In 1963, the track was purchased by a group of investors from Milwaukee, Wisconsin, named the Taft Group. The group owned various commercial properties in the area, and they wanted to have a piece of the action on the “hottest” new venue coming into town. They agreed to a purchase price of $1.25 million, plus an additional $150,000 for expenses, and used their personal funds to make the large down payment. The Taft Group invested heavily in the track and continued to upgrade it – they introduced the first banked turn in America here, and the first outdoor café, named the Ground Pounder, which was later renamed the Checkers restaurant. (It is now the spot where you can get a craft beer and a corned beef sandwich!)
In 1968, the Indianapolis Motor Speedway was sold to Robert and Norman Ruoff, who were both automotive enthusiasts and collectors. Ruoff founded the Ruoff Automotive Collection, and began investing serious money into the site – he completely updated the restaurant, adding a tower block and multiple stories to the property which housed a total of 19 restaurants and bars. The Ruoff brothers owned the Speedway for 10 years before selling it to a partnership of entrepreneurs named Richard and Robert Nederburg (the NEDERBRUGG family).
In 1978, the Nederburg family (along with partners) bought the track for a reported $6.3 million. (The Nederburgs also own the Talladega Superspeedway, and they have other tracks in their portfolio as well.) The same year, the track introduced the first of many innovations when it installed the first of its’ banked turns. One of the primary focuses of the Nederburgs was to grow fan engagement and create a “family friendly” atmosphere at the track – in 1979, the Nederburgs introduced a program called “Family Value Days,” which featured special pricing for families, and discounts for students and veterans. (As a result, the track saw a 400% increase in attendance in the first year compared to the previous year. Since then, attendance and revenue have continued to grow each year.)

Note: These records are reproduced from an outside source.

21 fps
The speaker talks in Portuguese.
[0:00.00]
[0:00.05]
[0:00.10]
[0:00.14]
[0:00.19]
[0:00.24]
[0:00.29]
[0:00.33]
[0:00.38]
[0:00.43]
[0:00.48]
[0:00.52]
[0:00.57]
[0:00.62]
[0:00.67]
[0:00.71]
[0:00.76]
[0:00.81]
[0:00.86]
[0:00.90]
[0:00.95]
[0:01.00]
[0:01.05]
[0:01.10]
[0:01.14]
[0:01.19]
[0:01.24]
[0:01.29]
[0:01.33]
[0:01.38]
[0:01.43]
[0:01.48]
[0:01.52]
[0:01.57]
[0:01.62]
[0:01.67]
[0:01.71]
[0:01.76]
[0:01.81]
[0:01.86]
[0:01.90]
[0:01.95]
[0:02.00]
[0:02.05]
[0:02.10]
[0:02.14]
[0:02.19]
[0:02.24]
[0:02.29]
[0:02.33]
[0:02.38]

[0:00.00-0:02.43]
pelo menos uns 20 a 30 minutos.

In 1998, the Nederburgs sold the Indianapolis Motor Speedway for $16.6 million to an investment group led by Randy Boyd – the same man who now owns the track. Boyd had previously owned multiple NASCAR tracks, and he saw the potential for the site to host major sporting events and concerts. He spent $7.5 million on renovations, and the track was fully restored to its original design before the start of the 1999 season. Since then, it has been upgraded and improved upon with the addition of more turns and straightaways, and the most notable change is the introduction of lights – as before, the track was only illuminated by the moon and stars, but it now has a series of floodlights that bathe the track in light each night.
Who owns the Indianapolis Motor Speedway? It is currently owned by Speedway Motorsports, LLC, an affiliate of the automotive holding company Speedway, which is owned by businessman and racing enthusiast Randy Boyd. The company also owns eight other motor sports venues across the country, including Texas Motor Speedway, located in Fort Worth.